The movie never gives a year as to when it is set but it is presumably in 1840 after February 10 and before November 21. I say this because the plot revolves around an attempt to kill Queen Victoria and steal her throne, and a man resembling her husband Albert is present at her bedside so it's probably supposed to be after they were married on February 10. It is certainly before November 21 of that year because that is when their first child was born and if Victoria had a legitimate heir the would-be assassins would have to target the child as well, and no mention is made of such a child. There are many anachronisms for 1840. The ones I notice are mainly in language. "Okay" is used a whole lot. This term was unknown even in the United States in 1840 and did not catch on in Britain till much later.
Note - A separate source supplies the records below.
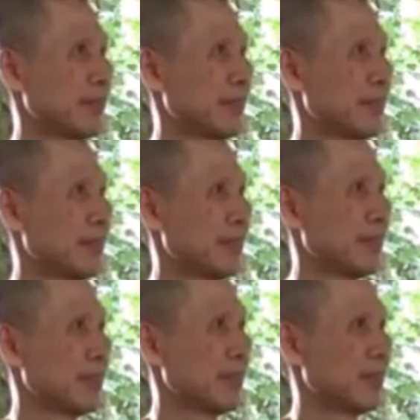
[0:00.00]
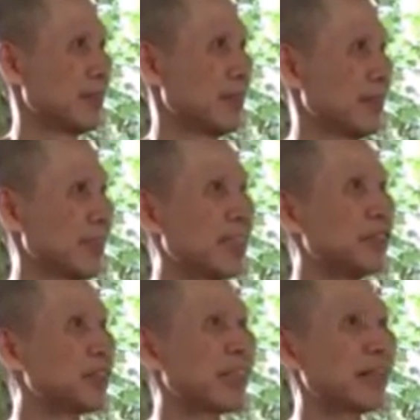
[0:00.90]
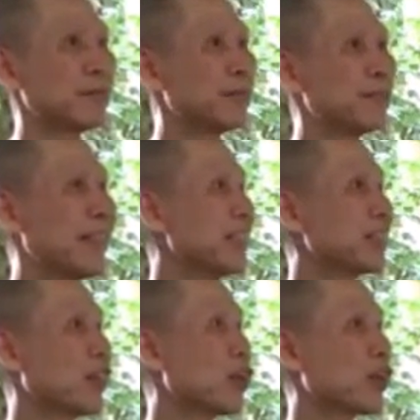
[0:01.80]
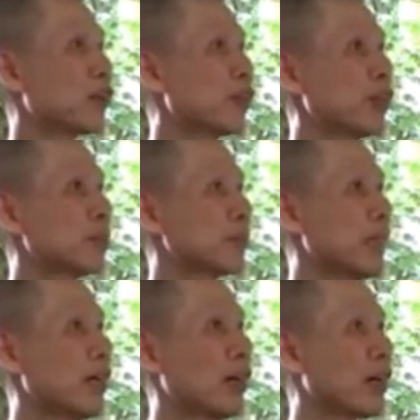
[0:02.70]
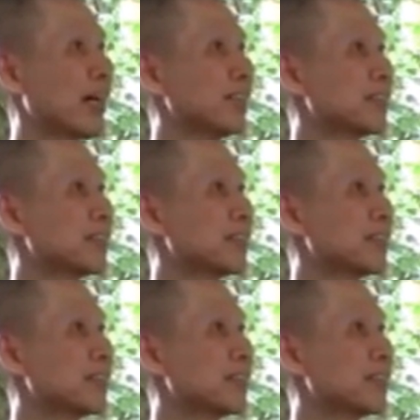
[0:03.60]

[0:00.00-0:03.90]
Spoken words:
Then you can face all forms, all kinds of situations.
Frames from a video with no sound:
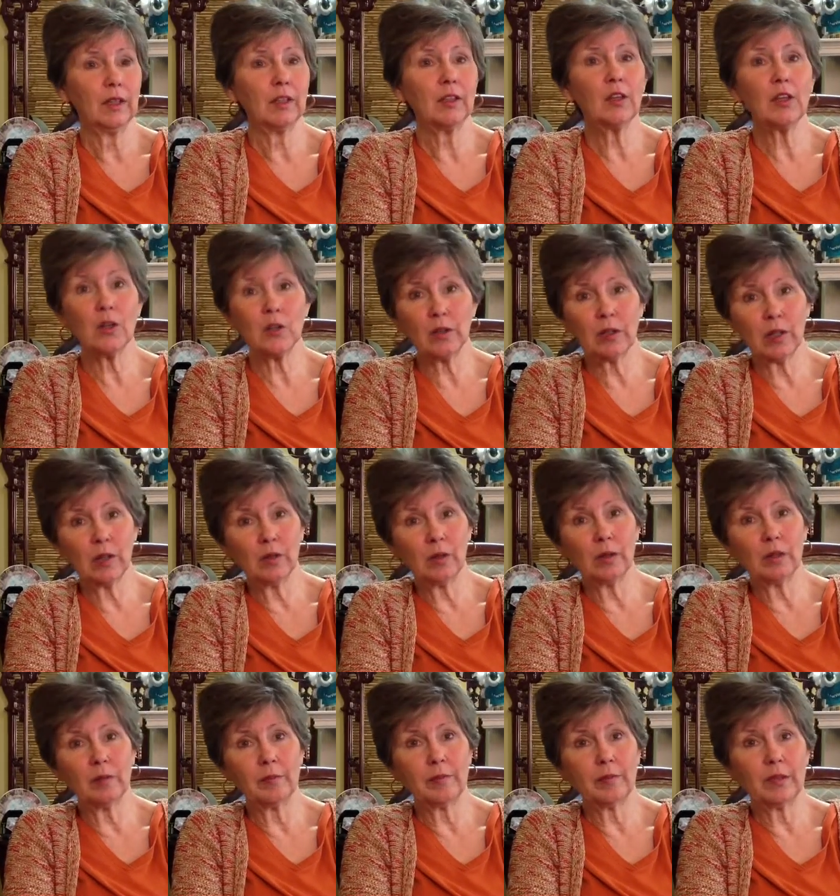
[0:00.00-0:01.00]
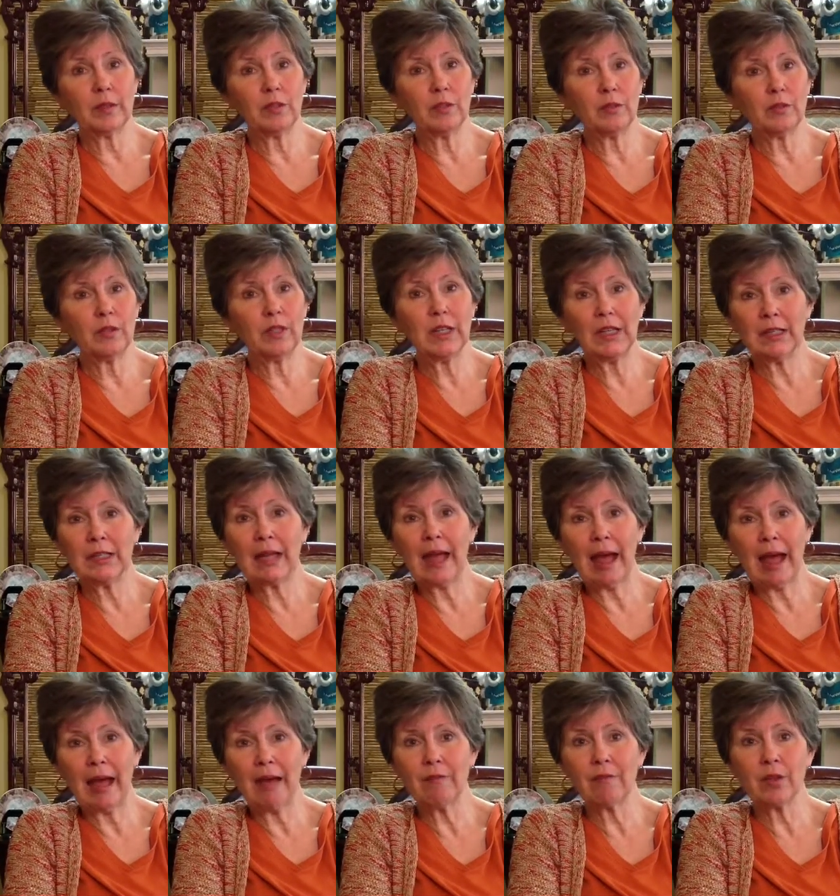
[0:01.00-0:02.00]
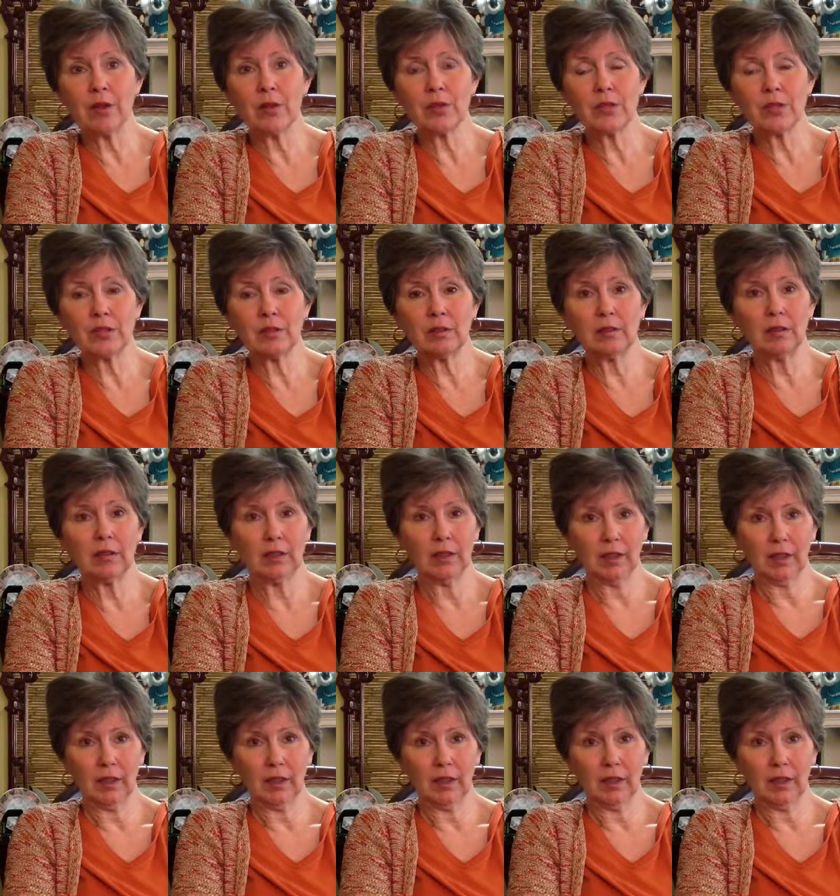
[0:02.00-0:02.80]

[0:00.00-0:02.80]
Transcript: the coconut oil. You need to have those, and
I heard at least one "shut up." This may have been used at the time but was not considered common. I didn't hear any "dude" that I recall but there was a whole lot of "bro" and other modern turns of phrase that wouldn't have been used even when the book was written let alone in 1840. Chee-Chee is a gorilla. Gorillas weren't even proven to exist until 1847, previous to which they were considered mythical beasts, and weren't seen by white explorers until the late 1850s, but we can give the movie that as Dolittle was supposed to have been a great explorer before becoming a recluse. Also there are characters calling Dolittle and Stubbins "boy scout." The Boy Scouts were founded on February 8, 1910, in the United States. Even had they existed in 1840, they wouldn't have been known in the remote location where the term was used.

The film is mostly family friendly. There is one sequence involving a dragon which could be scary for children in parts although most kids are now exposed to that much and worse at young ages. Otherwise I'd say parents could definitely take kids to this film, a rarity since at least the 1970s, and the kids would not be bored. I don't understand all the complaints against this film.